TASK OBJECTIVE: Without including any pictures, write out all the entries exactly.
RECORDS SHOWN START
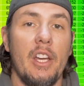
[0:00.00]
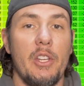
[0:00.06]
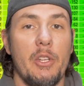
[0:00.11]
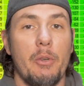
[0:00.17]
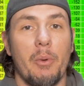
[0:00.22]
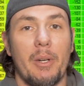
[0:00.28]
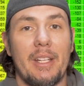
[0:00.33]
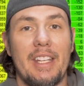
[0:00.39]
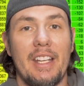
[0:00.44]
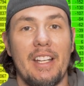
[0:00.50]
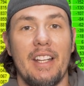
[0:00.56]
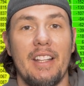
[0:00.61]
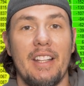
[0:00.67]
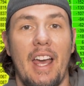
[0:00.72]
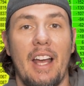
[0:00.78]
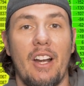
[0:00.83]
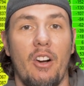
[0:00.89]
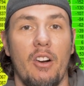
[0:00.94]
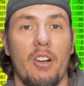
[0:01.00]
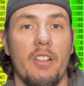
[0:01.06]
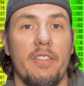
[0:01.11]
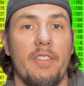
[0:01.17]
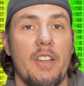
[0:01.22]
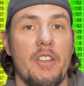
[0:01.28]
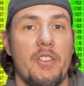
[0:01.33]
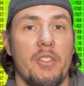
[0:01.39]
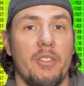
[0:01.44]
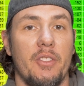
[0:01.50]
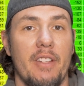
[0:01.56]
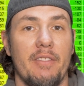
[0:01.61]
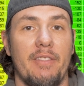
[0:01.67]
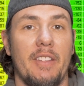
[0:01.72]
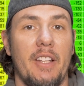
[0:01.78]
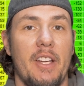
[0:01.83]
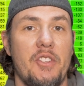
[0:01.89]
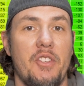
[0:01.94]
you were getting that artificial
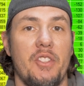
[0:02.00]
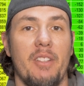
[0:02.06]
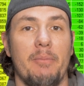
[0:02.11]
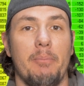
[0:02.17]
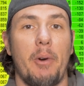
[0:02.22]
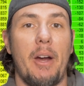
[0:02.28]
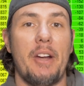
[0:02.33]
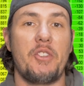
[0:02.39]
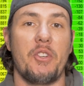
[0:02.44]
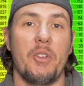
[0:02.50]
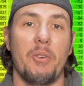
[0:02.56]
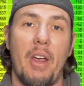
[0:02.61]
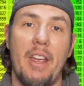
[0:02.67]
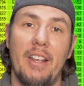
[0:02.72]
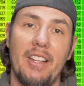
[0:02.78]
inflation of pressure,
RECORDS SHOWN END
EXPECTED ANSWER:
[0:00.00]
[0:00.06]
[0:00.11]
[0:00.17]
[0:00.22]
[0:00.28]
[0:00.33]
[0:00.39]
[0:00.44]
[0:00.50]
[0:00.56]
[0:00.61]
[0:00.67]
[0:00.72]
[0:00.78]
[0:00.83]
[0:00.89]
[0:00.94]
[0:01.00]
[0:01.06]
[0:01.11]
[0:01.17]
[0:01.22]
[0:01.28]
[0:01.33]
[0:01.39]
[0:01.44]
[0:01.50]
[0:01.56]
[0:01.61]
[0:01.67]
[0:01.72]
[0:01.78]
[0:01.83]
[0:01.89]
[0:01.94]
you were getting that artificial
[0:02.00]
[0:02.06]
[0:02.11]
[0:02.17]
[0:02.22]
[0:02.28]
[0:02.33]
[0:02.39]
[0:02.44]
[0:02.50]
[0:02.56]
[0:02.61]
[0:02.67]
[0:02.72]
[0:02.78]
inflation of pressure,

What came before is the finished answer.